Work task – In the data below, find the line containing "[00:08:41.32 to 00:08:42.32]"; transcribe it and each line after it exactly, through the last, skipping pictures.

- Opening Delimiter -

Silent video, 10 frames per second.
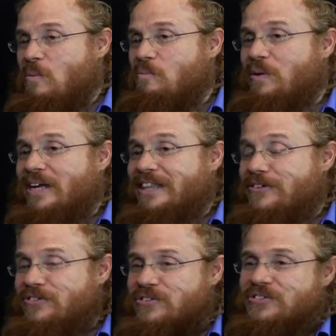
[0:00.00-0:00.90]
But
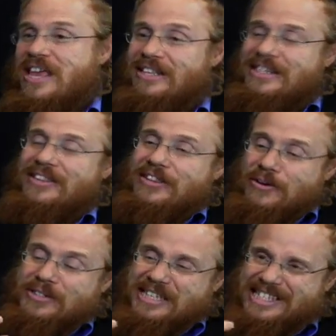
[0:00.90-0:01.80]
there's a sense that
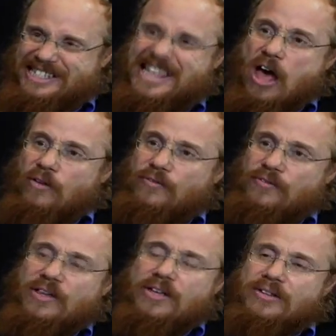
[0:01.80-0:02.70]
there is a self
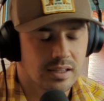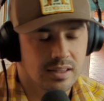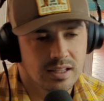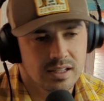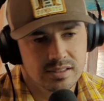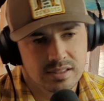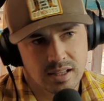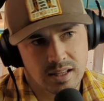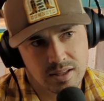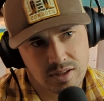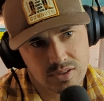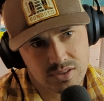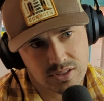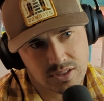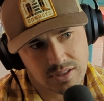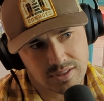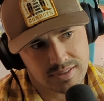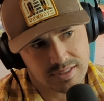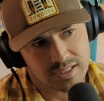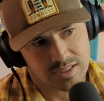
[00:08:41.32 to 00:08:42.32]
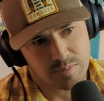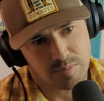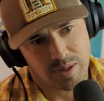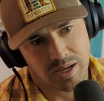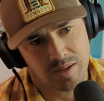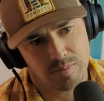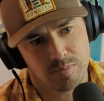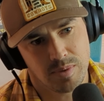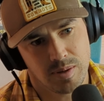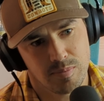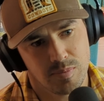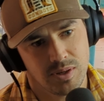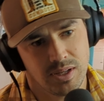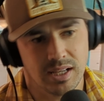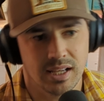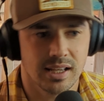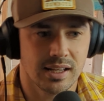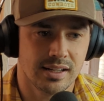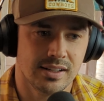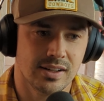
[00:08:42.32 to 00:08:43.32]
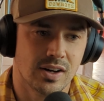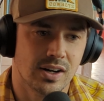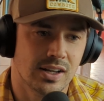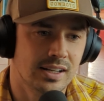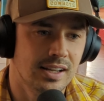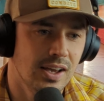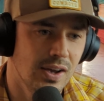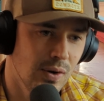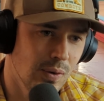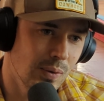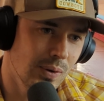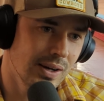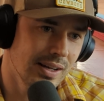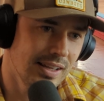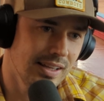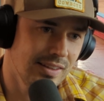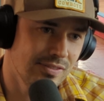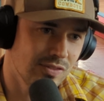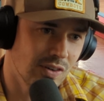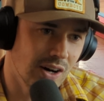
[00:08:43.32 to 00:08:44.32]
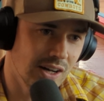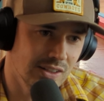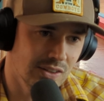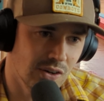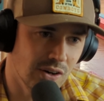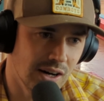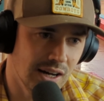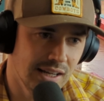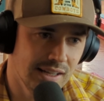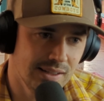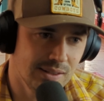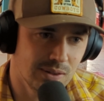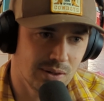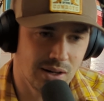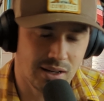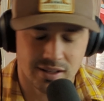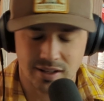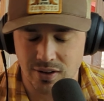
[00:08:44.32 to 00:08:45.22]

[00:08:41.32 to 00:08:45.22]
I think it's only because I've got such a bad memory and I know if I lie, it'll,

- Closing Delimiter -

Solution to this problem –
[00:08:41.32 to 00:08:42.32]
[00:08:42.32 to 00:08:43.32]
[00:08:43.32 to 00:08:44.32]
[00:08:44.32 to 00:08:45.22]

[00:08:41.32 to 00:08:45.22]
I think it's only because I've got such a bad memory and I know if I lie, it'll,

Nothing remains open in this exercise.